I am quite submissive towards my partner in the outside world anyway but behind closed doors i like to be told what to do and when to do it. My Ideal Person:
I want to meet a motherly(or fatherly)/domme lesbian who wants to "take me in hand" a caring, firm, dominant woman.

a woman who will deal with my childish nature with a mixture of love and bdsm. someone who enjoys giving and controlling.

WANTED: 100% BUTCH TOP/FEM DOMME

looking for long term relationship with right person.
I will give my submission to one person, i am not submissive for everyone, and not into groups.

Extramarital affairs do not interest me.
I do not want one night stands as a level of trust is required and may not be gained in a single evening.

Foreplay for me can be many things that can be discussed later. I would like to meet a caring, firm dominant woman Who will enjoy keeping me in line with bondage and spankings.

I am genuinely seeking a long term ( eventually cohabiting) D/s relationship. It goes without saying you must be single and free to pursue a meaningful relationship. Anyone who is married must leave now..sorry but that is just how it is.

Do not expect me to be a doormat or an unthinking human sponge but rather spirited, thoughtful and intelligent woman.

I am not always easy and maybe that is why a loving tight rein is what is required. I can be sensitive and self conscious and need to be gently drawn out to expand my capabilities.

What makes me happy? BDSM wise, being submissive to a woman I love and respect and knowing I am making her as happy as I can.

I wish to satisfy my Domme with sexual submission and intimate loyal companionship.
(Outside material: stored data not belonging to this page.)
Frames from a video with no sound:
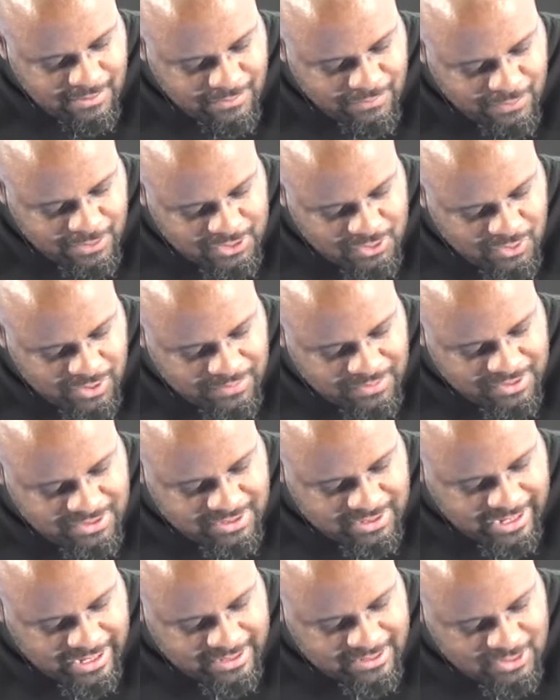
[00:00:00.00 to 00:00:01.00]
For scripture
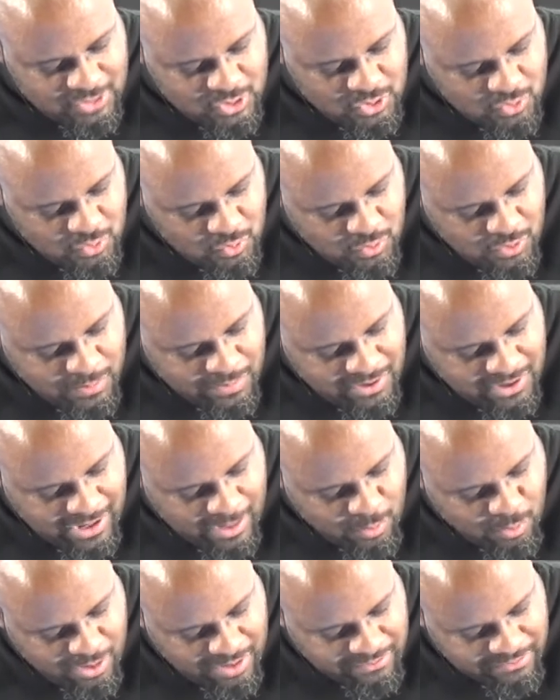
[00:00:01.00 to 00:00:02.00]
says the two will
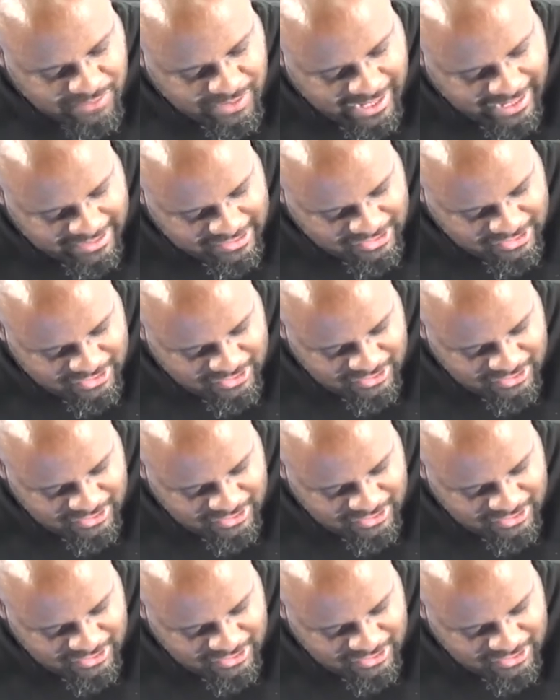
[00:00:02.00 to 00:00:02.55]
become one flesh.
I love domestic discipline, bondage, sexual use, orgasm control, giving pleasure, being a good girl, being kept under control sexually in the entire relationship.

Mummy/Daddy / little girl - The theory
Most women who have Mummy/Daddy fantasies say they are not envisioning their actual mothers/fathers, but rather the gestalt of Mummy/Daddy: An authority figure, who doles out punishment but also protects and nurtures. They don't see themselves as children in the scene, but rather powerless sex objects wholly at the mercy of someone with more power - just as in any scene involving dominance and submission. In the Mummy/Daddy fantasy, chronological age is irrelevant: a mentality comes into play that is ageless.
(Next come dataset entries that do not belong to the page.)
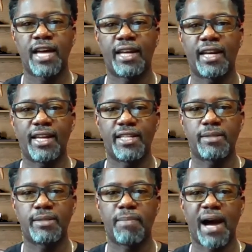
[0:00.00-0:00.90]
that
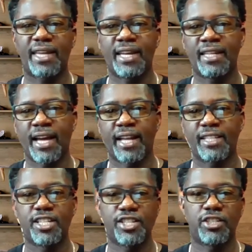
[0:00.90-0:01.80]
is backing
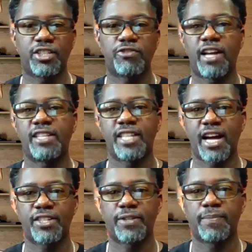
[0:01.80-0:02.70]
that digital
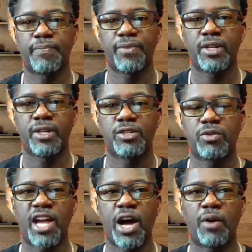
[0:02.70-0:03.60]
transaction.
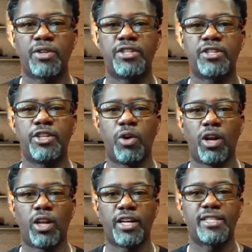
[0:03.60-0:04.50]
So now the
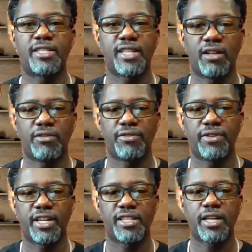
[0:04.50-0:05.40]
dollar itself
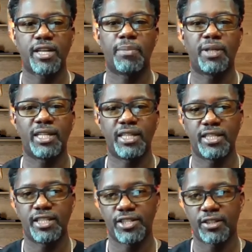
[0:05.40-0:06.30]
is
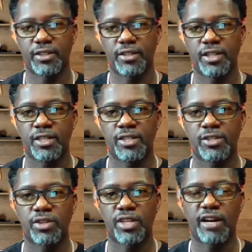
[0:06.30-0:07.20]
completely digital.
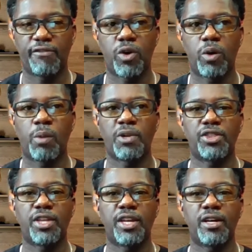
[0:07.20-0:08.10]
So therefore, when
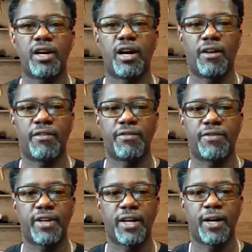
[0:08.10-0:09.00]
we think of
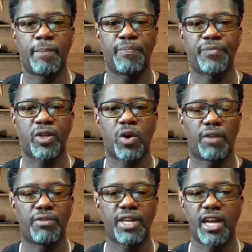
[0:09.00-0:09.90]

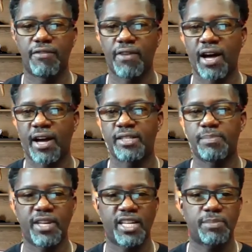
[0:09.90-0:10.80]
all of the
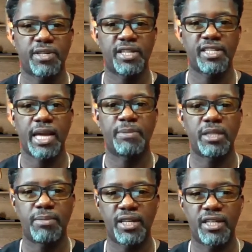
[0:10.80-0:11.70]
AFIs, PSBs,
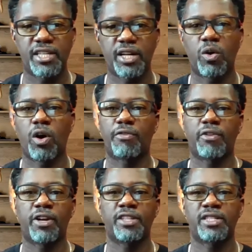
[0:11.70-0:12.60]
MTBs that are
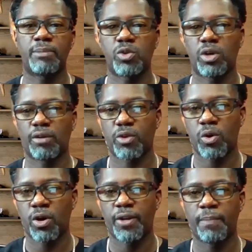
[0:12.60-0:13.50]
offering some sort of
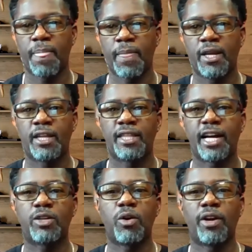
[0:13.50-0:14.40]
coin,
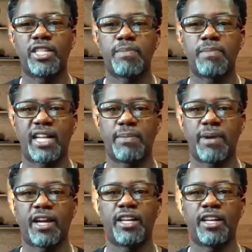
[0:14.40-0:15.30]
that coin is backed
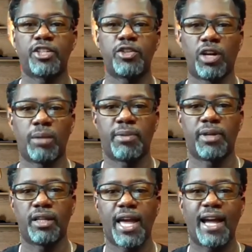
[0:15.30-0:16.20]
by another dollar
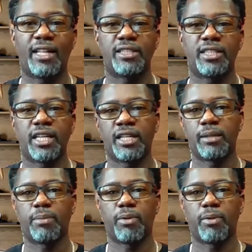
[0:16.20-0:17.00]
bill held in a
I will not clean your house. I am not a maid, you want one - go hire one.

Don't expect me to fuck the family dog. You want that, try one of the farms.

I will not hand over my whole life to anyone. For any reason.
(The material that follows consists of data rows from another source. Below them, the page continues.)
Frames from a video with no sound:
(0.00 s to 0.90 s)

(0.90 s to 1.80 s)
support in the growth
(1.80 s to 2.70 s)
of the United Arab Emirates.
I am into sexual submission. Not that "mind, body & soul" stuff.

I think the reason I like to submit in the home is because I am dominant outside of it.

You will not control every aspect of my life. I will have a job, I will keep the friends I have, I will continue to act as a member of my family, I will go about my life as anyone else would.

It is one thing to share a household and take care of it together, or to watch your partner as a fetish. But I am not interested in being a maid/chef/errand girl. If I was interested in that I'd be working at a hotel, kitchen or as a gofer.

My ideal partner is someone who can commit. Someone who can let me be myself yet still be a domme at home.

Do not assume that because you are a Domme that I will submit to you. I do have standards and taste.

So many Domme's say that they don't need a Sub. And that's true, you don't need us. You want us, the same as we don't need yet want you.

Some may say that I'm not a true sub. I say to hell with that. I'm simply strong minded and know what I will and will not stand for. And maybe you're not a true Domme if you can't handle that.
7/25/2007 2:36:37 PM

Mummy/Daddy / little girl - The theory

Most women who have Mummy/Daddy fantasies say they are not envisioning their actual mothers/fathers, but rather the gestalt of Mummy/Daddy: An authority figure, who doles out punishment but also protects and nurtures. They don't necessarily see themselves as children in the scene, but rather powerless sex objects wholly at the mercy of someone with more power - just as in any scene involving dominance and submission. In the Mummy/Daddy fantasy, chronological age is irrelevant: a mentality comes into play that is ageless.